Rolling Out Nation-First Recycling Reform
Victorian households will be able to recycle everything from soft plastics to used pizza boxes in the coming years, as part of the Andrews Labor Government’s massive transformation of Victoria’s recycling systems.
Minister for the Environment and Climate Action Lily D’Ambrosio today announced Australian-first changes to recycling that will mean more things can be recycled in the four household bins rolled out across the state by 2030.
By making recycling consistent throughout Victoria with four bins – purple for glass, green for food and garden organics, yellow for mixed recyclables and red for household rubbish – the Labor Government is supporting households to easily sort waste and recycling and reduce landfill.
In the coming years, the four bins will be able to recycle soft plastics such as plastic bags and wrappers and soiled food containers, in line community need and the consultation with industry.
The Labor Government today also announced $1 million in funding for a new facility that will turn hard-to-recycle materials like beverage cartons and coffee cups into sustainable building products and $175,000 for a facility to process oversized green waste into provide organic, carbon rich, soil additives for the farming industry.
The Government’s $114 million in grant investment to improve the waste and recycling sector has unlocked an additional $354 million in investment since 2015, including $41 million in Federal funding.
So far, the funding has created 226 jobs with a further 500 jobs expected by 2025 and delivered almost 1,745,000 tonnes of new waste and resource recovery capacity, with a further 870,000 tonnes expected by 2025.
The Government is on-track to divert up to 80 percent of waste by 2030, due in part to the four bin system, the roll-out of the container deposit scheme and the upcoming ban on single use plastics from February next year.
Plastic pollution will be reduced by the Government’s statewide ban on a range of single-use plastics, including straws, cutlery, drink stirrers, cotton bud sticks and expanded polystyrene food and drink containers from 1 February 2023. Single-use plastic items make up about one third of the volume of Victoria’s litter.
Next year, the Labor Government will also launch Victoria’s container deposit scheme, putting money back into Victorians’ pockets and cutting our state’s litter by up to half.
These milestones are all part of the Government’s landmark $515 million investment to deliver the biggest transformation and reform of Victoria’s waste and recycling system in the state’s history.

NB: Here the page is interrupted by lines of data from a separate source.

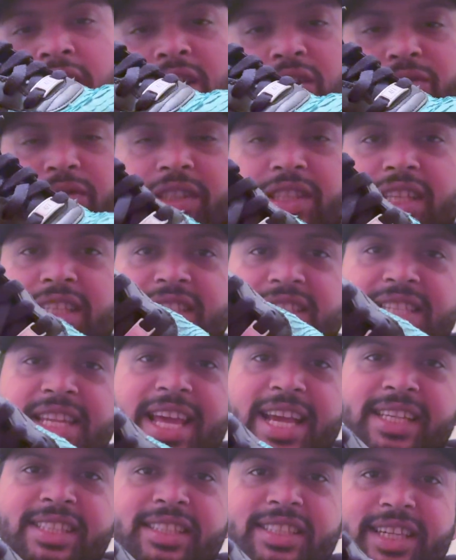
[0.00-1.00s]
with the
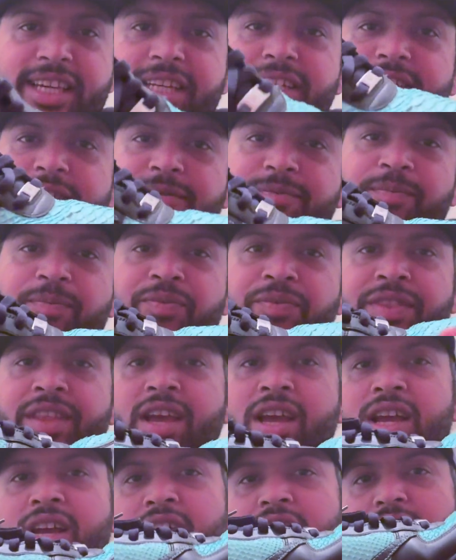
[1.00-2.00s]
snake skin.
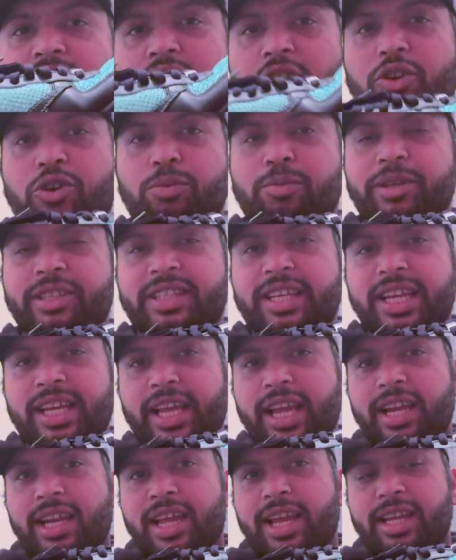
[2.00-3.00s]
Now you'll be
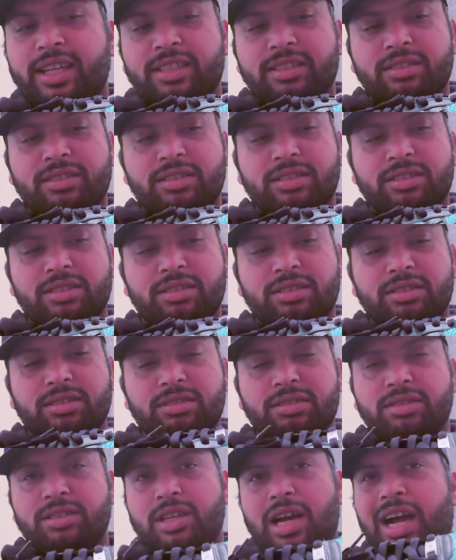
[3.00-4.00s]
thinking like,
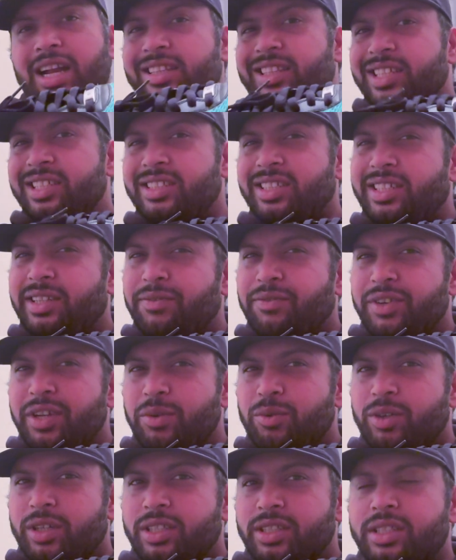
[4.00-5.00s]
are these
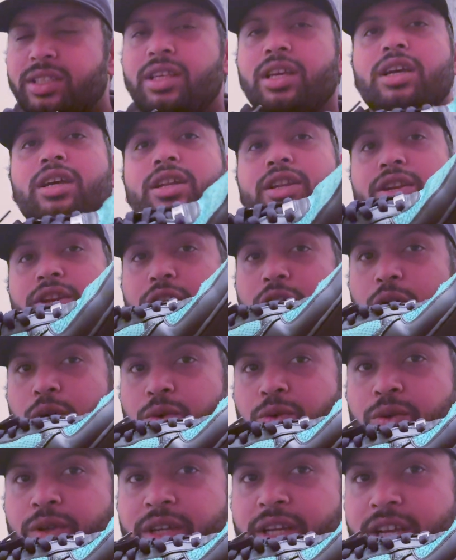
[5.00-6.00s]
different ones?
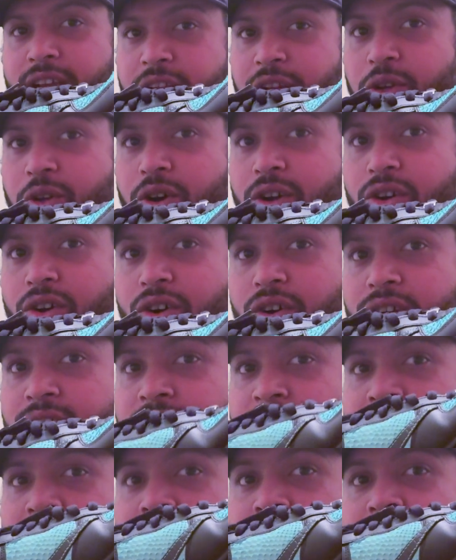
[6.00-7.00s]
No, here you are wrong.
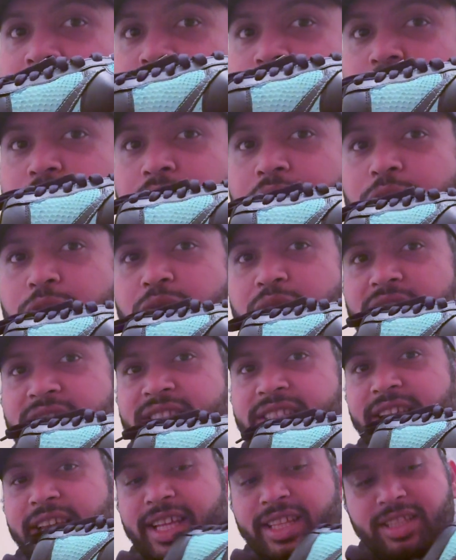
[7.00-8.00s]
So here you are
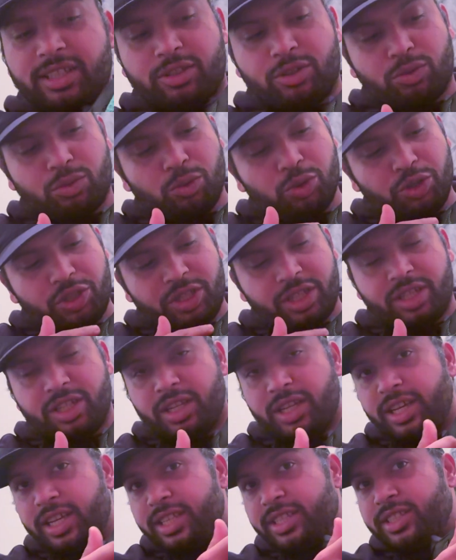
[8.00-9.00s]
saying the swoosh
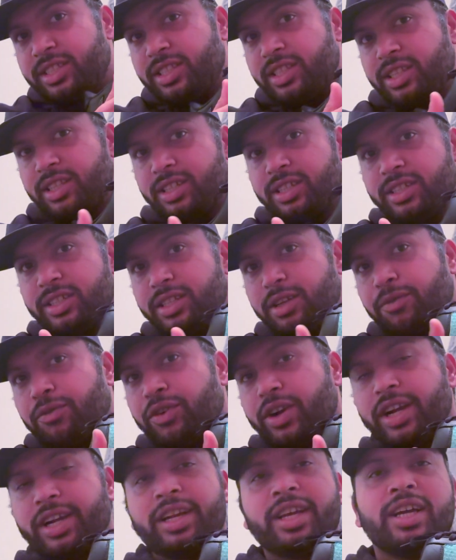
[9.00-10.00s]
is
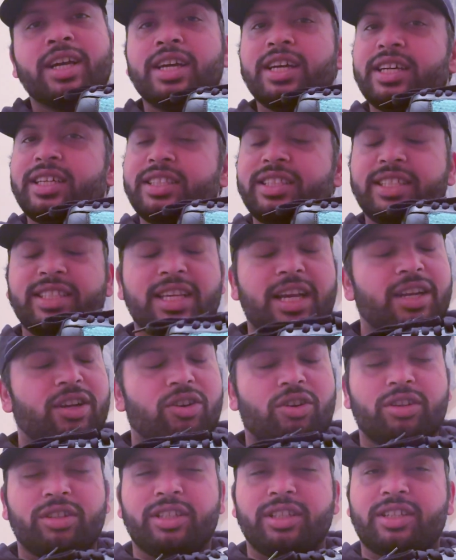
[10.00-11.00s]
different. These are
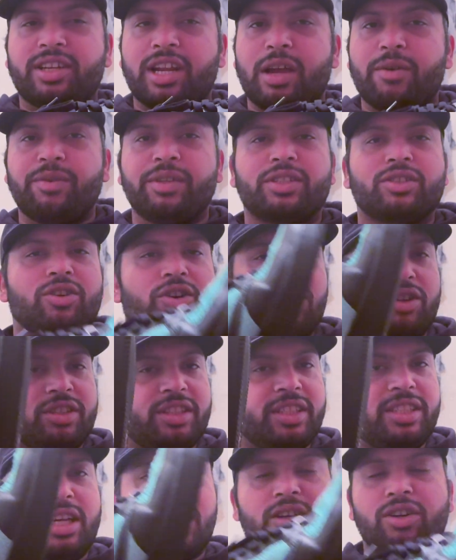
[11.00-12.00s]
not the Travis Scott,
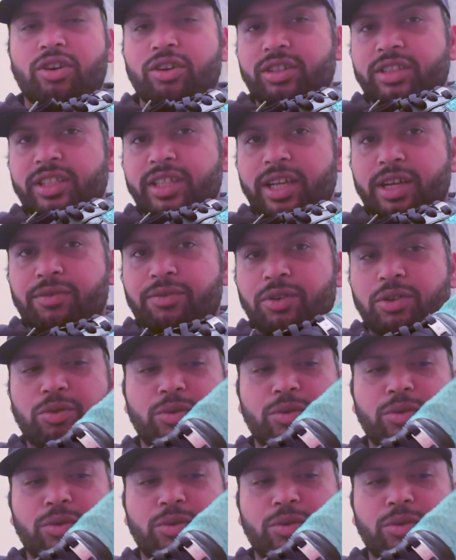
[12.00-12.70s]
these are not the Air Force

Victorians can have their say on how the new four-stream system will work by visiting Engage Victoria between now and the 26 October 2022.
Quotes attributable to Minister for the Environment and Climate Change Lily D’Ambrosio
“Whether through household recycling, the container deposit scheme or banning single use plastics, we are reducing waste, creating jobs and building new economy that is better for the planet.”
“We’re the first state in Australia to roll-out the same bins to every household, and the first to include soft plastics and pizza boxes in those bins – leading the way as we divert 80 per cent of waste from landfill by 2030.”
Circular Economy Infrastructure Fund projects
Upcycled Building Materials Australia Pty Ltd will receive $1 million in Victorian government funding for a new saveBOARD facility in Campbellfield. The facility will recycle liquid paperboard beverage containers, coffee cups, soft plastics and other used packaging into sustainable building products. The $4.9 million facility is expected to process up to 4,000 tonnes of materials each year and support 30 construction jobs and 12 ongoing positions.
Manningtree Corporation Pty Ltd will receive $175,000 in Victorian government funding to install a portable biochar unit at its Elmore Compost and Organics facility to thermally process oversized green waste that would otherwise be disposed of or burnt, and produce biochar, wood vinegar, tar and liquid biochar. These products will provide organic, carbon rich, soil additives for the farming industry. The $700,000 project is expected to process over 14,000 tonnes of organic waste each year and support 22 construction jobs and 8 ongoing positions.